What to do ▸ Your copy should match the entries exactly, with no images carried over.

Materials provided ▸
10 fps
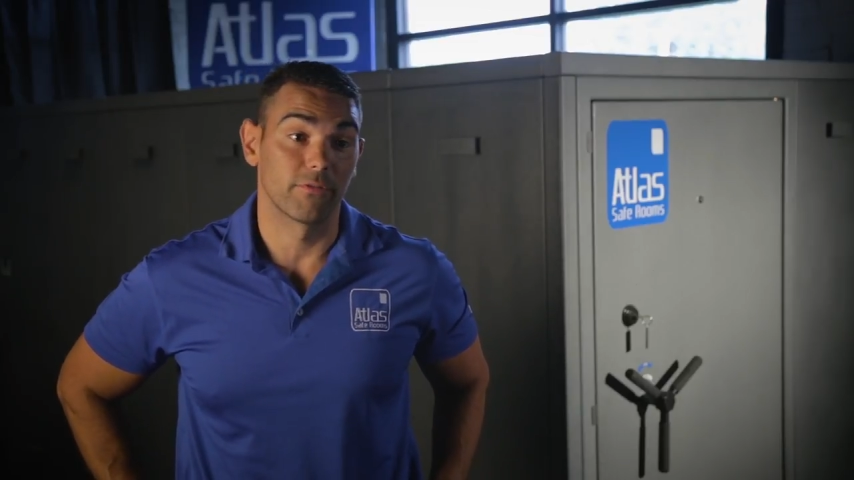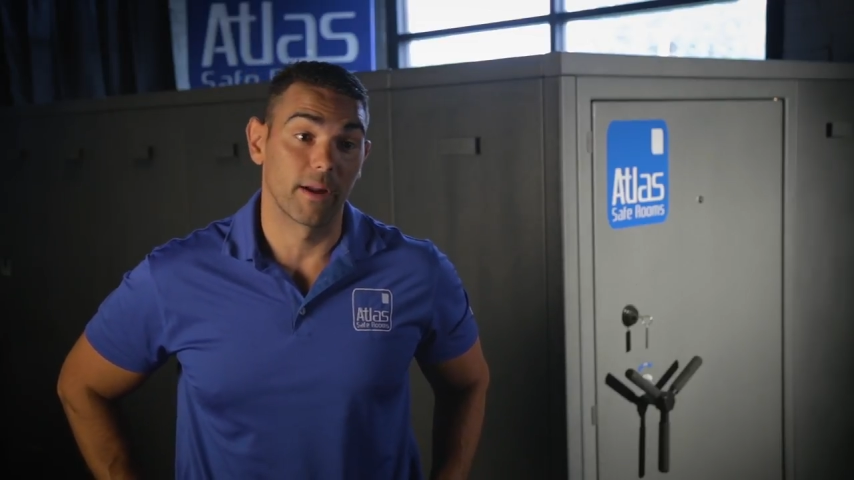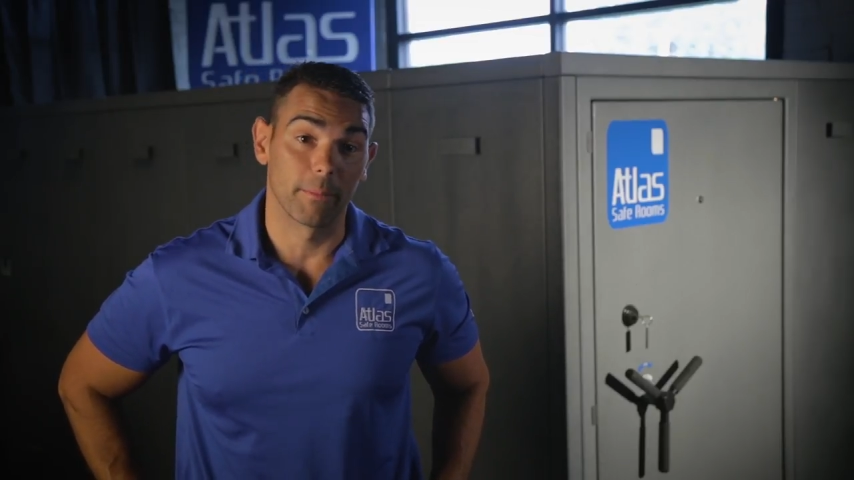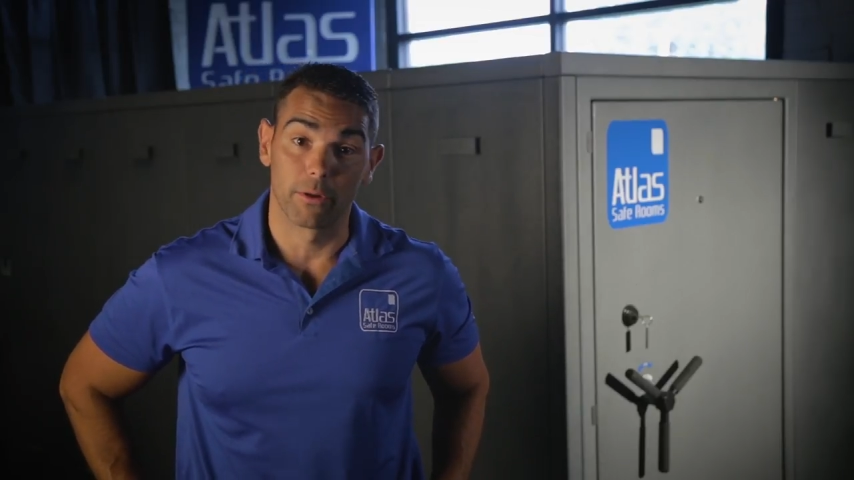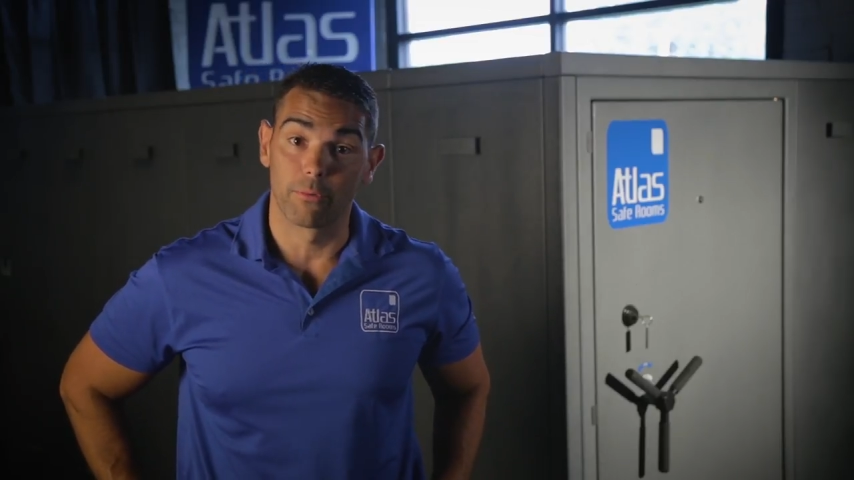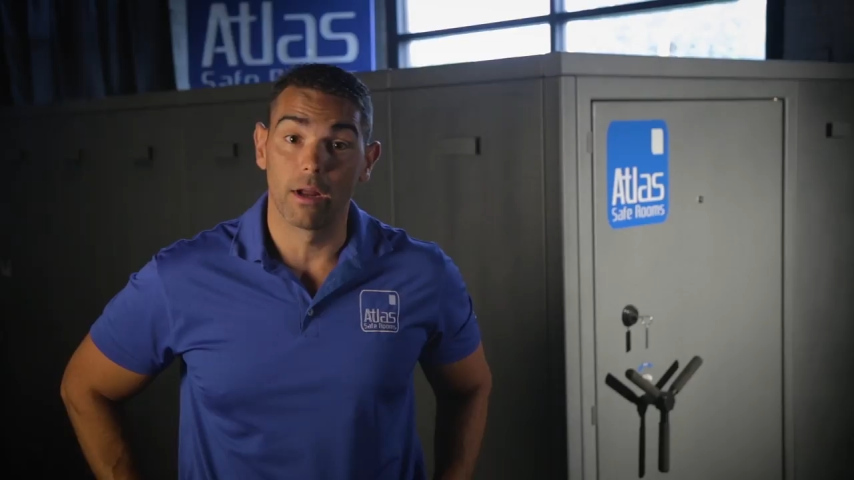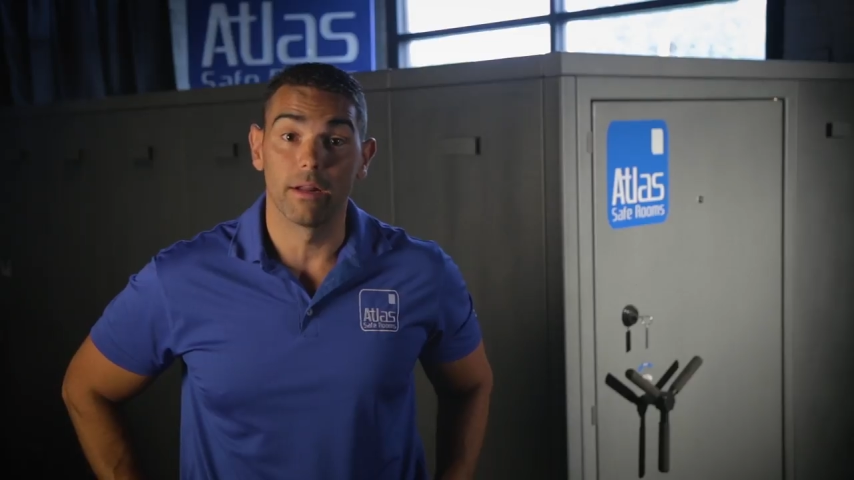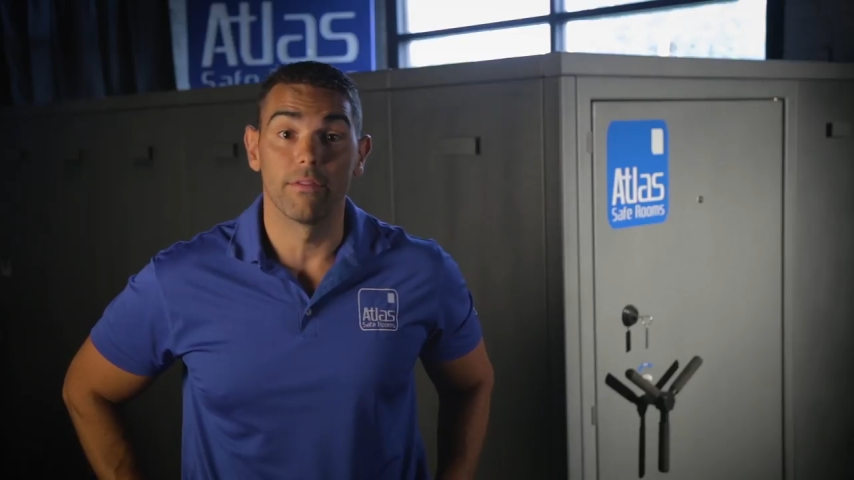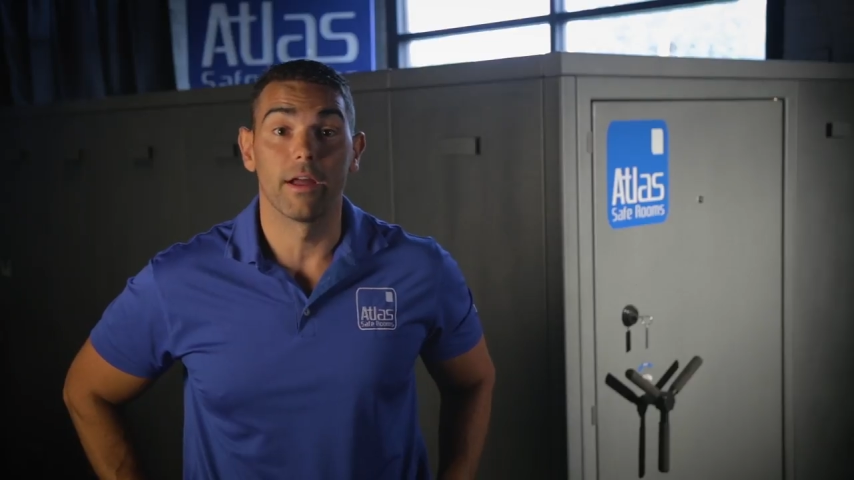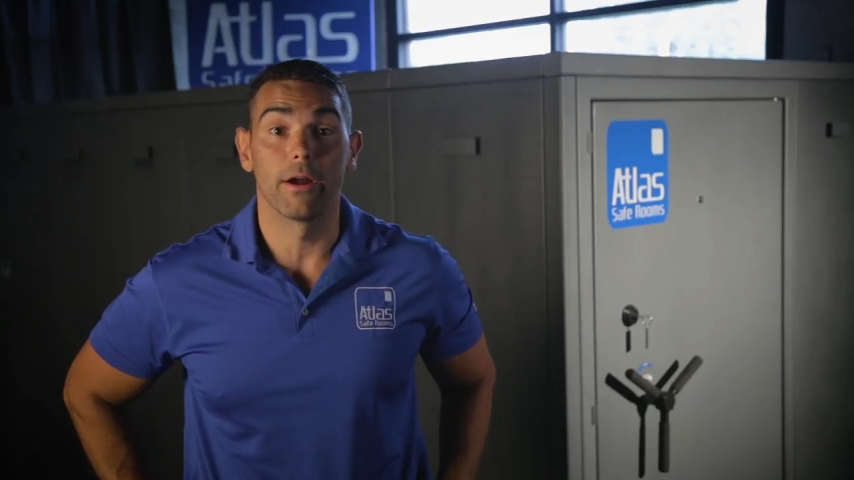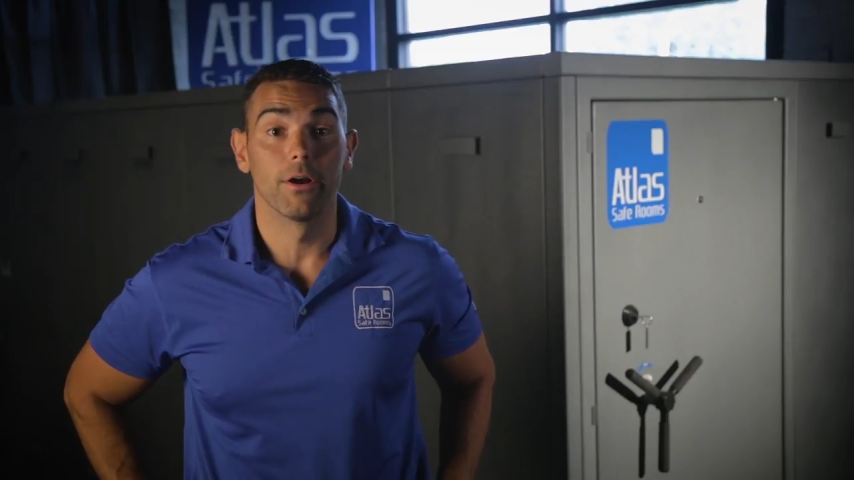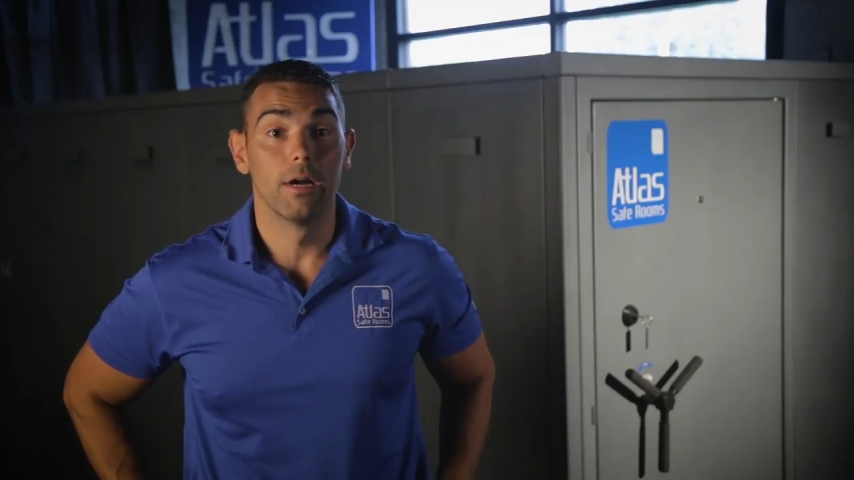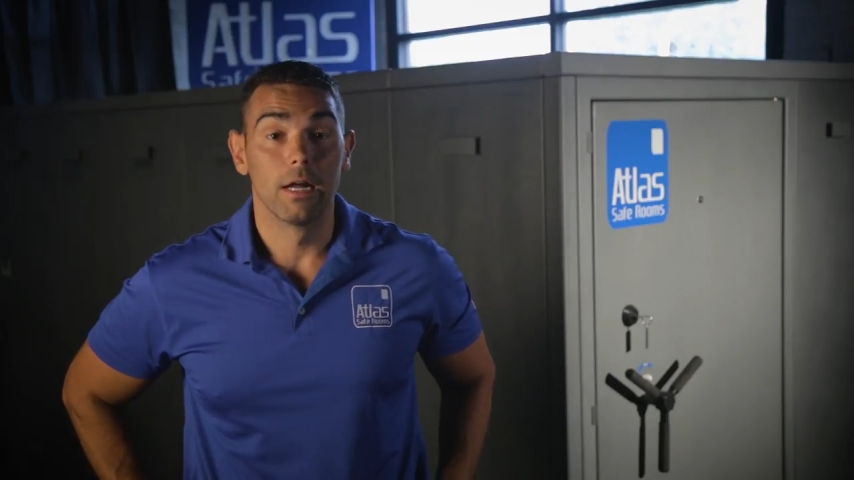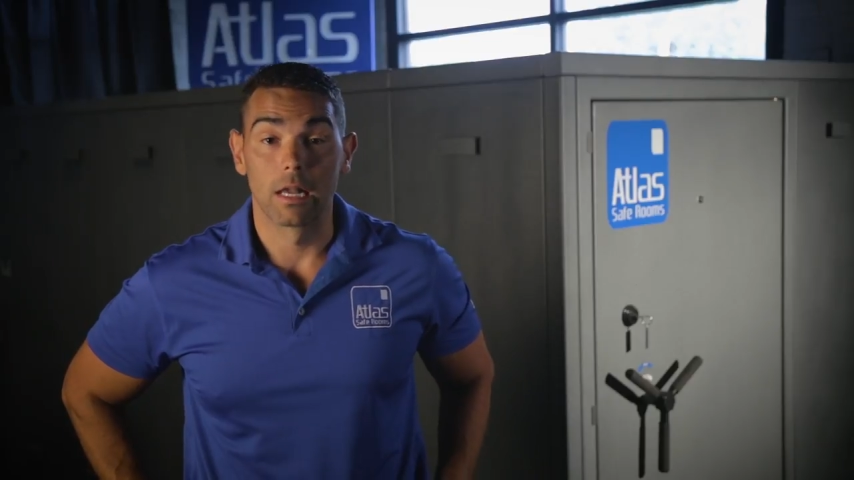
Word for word: your family could run in there,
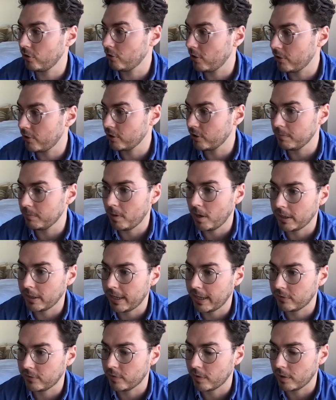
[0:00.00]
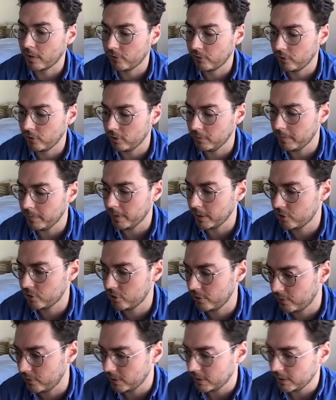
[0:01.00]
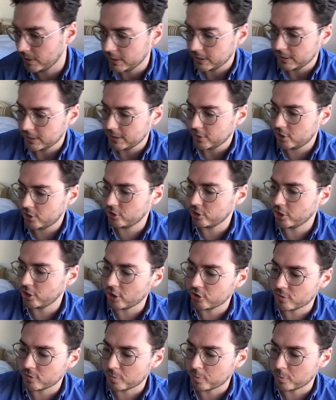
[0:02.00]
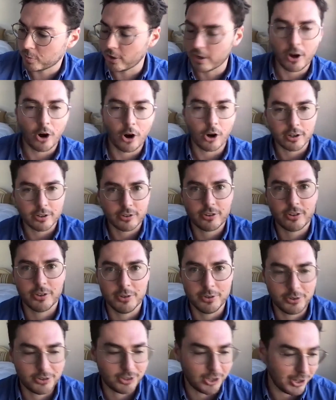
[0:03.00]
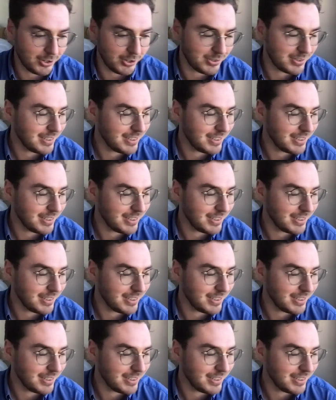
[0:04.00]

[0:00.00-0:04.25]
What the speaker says: launching a podcast very soon, but she's an entrepreneur at heart too. So,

Solved problem ▸
10 fps
Word for word: your family could run in there,
[0:00.00]
[0:01.00]
[0:02.00]
[0:03.00]
[0:04.00]

[0:00.00-0:04.25]
What the speaker says: launching a podcast very soon, but she's an entrepreneur at heart too. So,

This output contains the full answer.